CFAJ
- St. Catharines, Ontario; Canada;
- Broadcast area: Niagara Region, Greater Toronto Area
- Frequency: 1220 kHz
- Branding: Classic 1220

Programming
- Format: Classic hits

Ownership
- Owner: Radio Dhun

History
- First air date: 2020

Technical information
- Licensing authority: CRTC
- Class: B
- Power: 10,000 watts

Links
- Website: classic1220.ca

= CFAJ =

Radio station in St. Catharines, Ontario

CFAJ (1220 AM) is a commercial radio station in St. Catharines, Ontario, Canada. It is owned by Radio Dhun and it broadcasts a classic hits radio format.

CFAJ broadcasts with 10,000 watts using a directional antenna with a nine-tower array to prevent co-channel interference with WHKW Cleveland, as well as 1230 WECK in Cheektowaga, forty miles to the east. CFAJ can be heard as far north as parts of cottage country and west beyond Guelph. The transmitter is off Turner Road in Thorold, near the Welland Canal.

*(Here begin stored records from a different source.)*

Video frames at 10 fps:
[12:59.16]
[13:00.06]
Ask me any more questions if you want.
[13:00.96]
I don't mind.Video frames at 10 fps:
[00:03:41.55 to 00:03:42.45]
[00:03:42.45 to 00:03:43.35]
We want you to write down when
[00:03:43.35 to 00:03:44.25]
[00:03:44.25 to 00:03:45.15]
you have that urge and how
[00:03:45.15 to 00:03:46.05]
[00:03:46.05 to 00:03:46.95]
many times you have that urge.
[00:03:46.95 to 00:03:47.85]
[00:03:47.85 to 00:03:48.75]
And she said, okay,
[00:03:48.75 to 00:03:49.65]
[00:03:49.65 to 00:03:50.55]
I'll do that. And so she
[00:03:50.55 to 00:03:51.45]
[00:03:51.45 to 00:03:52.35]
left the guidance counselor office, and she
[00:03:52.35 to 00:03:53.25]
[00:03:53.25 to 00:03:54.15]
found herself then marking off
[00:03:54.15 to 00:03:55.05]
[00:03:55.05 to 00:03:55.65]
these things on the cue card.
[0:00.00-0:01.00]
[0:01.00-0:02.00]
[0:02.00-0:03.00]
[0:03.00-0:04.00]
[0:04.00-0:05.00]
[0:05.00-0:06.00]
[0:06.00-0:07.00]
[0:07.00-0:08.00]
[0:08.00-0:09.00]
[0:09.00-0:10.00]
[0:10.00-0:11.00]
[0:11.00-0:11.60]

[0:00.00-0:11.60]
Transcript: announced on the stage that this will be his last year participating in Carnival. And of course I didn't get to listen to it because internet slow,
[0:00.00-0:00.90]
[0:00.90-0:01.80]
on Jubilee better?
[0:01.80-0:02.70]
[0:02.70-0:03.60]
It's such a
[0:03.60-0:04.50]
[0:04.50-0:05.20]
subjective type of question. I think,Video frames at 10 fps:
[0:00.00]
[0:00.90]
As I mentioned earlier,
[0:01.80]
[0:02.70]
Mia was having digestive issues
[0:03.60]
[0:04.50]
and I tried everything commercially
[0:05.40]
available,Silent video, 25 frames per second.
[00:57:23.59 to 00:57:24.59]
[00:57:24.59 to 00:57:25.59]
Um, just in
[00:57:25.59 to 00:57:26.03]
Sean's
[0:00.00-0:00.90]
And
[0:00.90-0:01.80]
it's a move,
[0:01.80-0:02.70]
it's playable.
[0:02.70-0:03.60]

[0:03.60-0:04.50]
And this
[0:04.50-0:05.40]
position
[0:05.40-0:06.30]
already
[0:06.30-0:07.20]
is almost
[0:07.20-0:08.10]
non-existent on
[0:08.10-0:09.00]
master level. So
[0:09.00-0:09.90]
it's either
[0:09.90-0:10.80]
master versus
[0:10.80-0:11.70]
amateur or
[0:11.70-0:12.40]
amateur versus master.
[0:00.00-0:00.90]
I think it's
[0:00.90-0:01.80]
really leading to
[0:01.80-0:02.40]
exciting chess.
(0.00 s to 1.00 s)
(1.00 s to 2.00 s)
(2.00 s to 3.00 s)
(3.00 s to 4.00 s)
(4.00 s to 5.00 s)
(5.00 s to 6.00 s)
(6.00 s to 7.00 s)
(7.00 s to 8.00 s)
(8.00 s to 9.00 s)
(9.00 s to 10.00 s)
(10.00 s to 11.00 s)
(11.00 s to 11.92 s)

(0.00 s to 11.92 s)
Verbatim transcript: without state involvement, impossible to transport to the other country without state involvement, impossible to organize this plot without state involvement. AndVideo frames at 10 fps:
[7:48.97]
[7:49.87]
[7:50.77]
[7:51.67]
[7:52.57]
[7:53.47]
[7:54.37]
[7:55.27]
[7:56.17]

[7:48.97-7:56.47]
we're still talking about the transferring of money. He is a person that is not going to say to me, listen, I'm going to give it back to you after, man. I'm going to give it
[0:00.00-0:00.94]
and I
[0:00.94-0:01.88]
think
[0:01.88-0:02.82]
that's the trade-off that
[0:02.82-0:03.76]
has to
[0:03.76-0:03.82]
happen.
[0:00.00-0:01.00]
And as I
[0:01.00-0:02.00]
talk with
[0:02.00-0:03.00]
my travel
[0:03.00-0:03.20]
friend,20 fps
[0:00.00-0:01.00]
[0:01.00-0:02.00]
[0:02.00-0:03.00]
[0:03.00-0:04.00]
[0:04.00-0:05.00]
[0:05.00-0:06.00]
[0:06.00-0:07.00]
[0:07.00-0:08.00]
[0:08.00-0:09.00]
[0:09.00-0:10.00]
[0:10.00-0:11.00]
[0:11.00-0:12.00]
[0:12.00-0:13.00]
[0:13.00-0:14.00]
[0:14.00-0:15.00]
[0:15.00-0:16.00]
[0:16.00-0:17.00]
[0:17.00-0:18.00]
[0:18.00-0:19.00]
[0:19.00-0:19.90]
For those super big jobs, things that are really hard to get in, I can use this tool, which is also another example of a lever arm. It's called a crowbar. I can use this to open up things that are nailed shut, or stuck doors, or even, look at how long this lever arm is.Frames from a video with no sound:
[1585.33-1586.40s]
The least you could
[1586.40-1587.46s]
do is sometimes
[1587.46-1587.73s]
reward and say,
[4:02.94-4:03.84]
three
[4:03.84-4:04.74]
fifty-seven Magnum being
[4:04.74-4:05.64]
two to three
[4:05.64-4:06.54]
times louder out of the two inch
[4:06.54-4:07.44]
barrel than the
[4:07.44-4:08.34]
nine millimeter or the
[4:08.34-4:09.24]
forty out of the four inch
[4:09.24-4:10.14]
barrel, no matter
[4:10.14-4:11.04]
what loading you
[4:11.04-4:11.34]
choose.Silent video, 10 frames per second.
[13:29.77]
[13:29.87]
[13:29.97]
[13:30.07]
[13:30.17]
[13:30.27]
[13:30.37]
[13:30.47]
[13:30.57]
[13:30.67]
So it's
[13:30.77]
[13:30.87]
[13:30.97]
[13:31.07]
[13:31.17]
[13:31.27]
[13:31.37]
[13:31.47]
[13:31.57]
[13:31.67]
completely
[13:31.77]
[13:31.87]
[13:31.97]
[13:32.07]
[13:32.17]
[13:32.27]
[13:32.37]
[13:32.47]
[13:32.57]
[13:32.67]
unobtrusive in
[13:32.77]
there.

The 1220 frequency was previously assigned to CHSC which had its license revoked in 2010.

==History==

===2012: Rejected application for 1220===
On July 10, 2012, 8045313 Canada Inc. (a numbered company unrelated to Pellpropco Inc.) applied for a new radio station which would broadcast a music format that would consist of a mix of past, present and emerging artists. If it had been approved, the new station would have operated at 1220 kHz, the former frequency used by CHSC until its shutdown in late 2010.

The application was denied by the CRTC on January 30, 2013. The 1220 frequency remained silent during this time.

===2015: New application for 1220===
On October 21, 2015, Sivanesarajah Kandiah submitted an application for 1220 kHz, which would operate with 10,000 watts full-time and would utilize the transmitting equipment previously used by CHSC. The station was proposed to have a classic hits format under the branding "Grapevine Radio". This application was approved on April 20, 2016.

After several years of construction and planning, 1220 returned to the air in 2020 with the new call sign CFAJ.